Components

Axetract is built with a plug-and-play philosophy. Every stage of the pipeline is a component that can be customized or replaced.

Preprocessor

The preprocessor is responsible for turning raw input into something the LLM can understand.

Cleaning: Removal of script tags, styles, and non-essential whitespace.
Chunking: Dividing the DOM into semantic groups to avoid exceeding context limits.

from axetract.preprocessor import AXEPreprocessor

preprocessor = AXEPreprocessor(use_clean_chunker=True)

Pruner

The Pruner is a "relevance filter". It uses a 0.6B model to score HTML chunks and keep only the ones that match the user's intent.

Token Savings: Reduces the average context length by nearly 98% (averaging 97.9%).
Context Preservation: Ensures that even large pages fit into small context windows.

Extractor

The Extractor performs the final structured mapping.
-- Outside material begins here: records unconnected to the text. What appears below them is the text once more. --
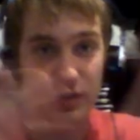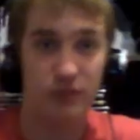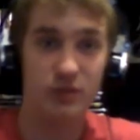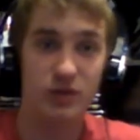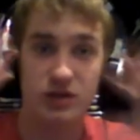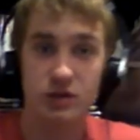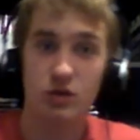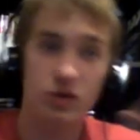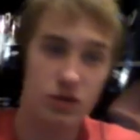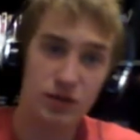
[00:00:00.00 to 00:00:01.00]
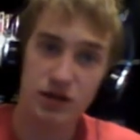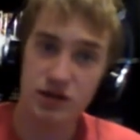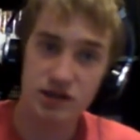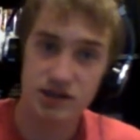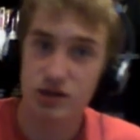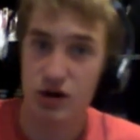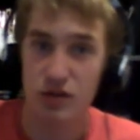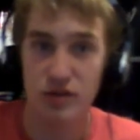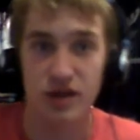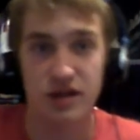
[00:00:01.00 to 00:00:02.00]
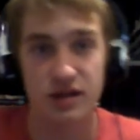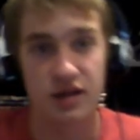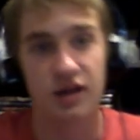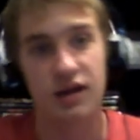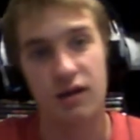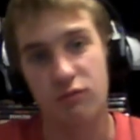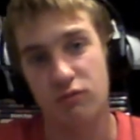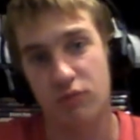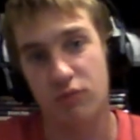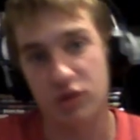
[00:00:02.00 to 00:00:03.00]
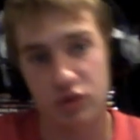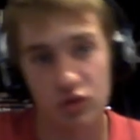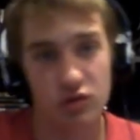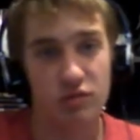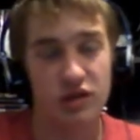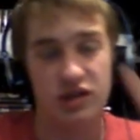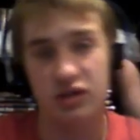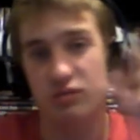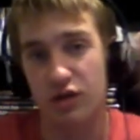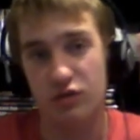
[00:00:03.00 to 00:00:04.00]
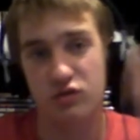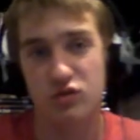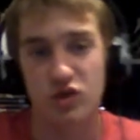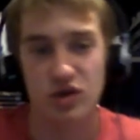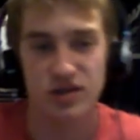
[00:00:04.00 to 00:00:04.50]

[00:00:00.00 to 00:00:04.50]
everybody's talking about like Sky Man and everybody's talking about Daniel Myers return.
It is trained to: 1. Understand the schema or natural language query. 2. Search through the pruned HTML. 3. Generate valid JSON. 4. Provide XPaths for every extracted value.

Postprocessor

The Postprocessor ensures the output is production-ready.

Schema Validation: Forcing the output to match your Pydantic model.
JSON Repair: Using json-repair to fix common LLM formatting errors (missing braces, trailing commas).
Coordinate Mapping: Merging XPaths with the JSON object.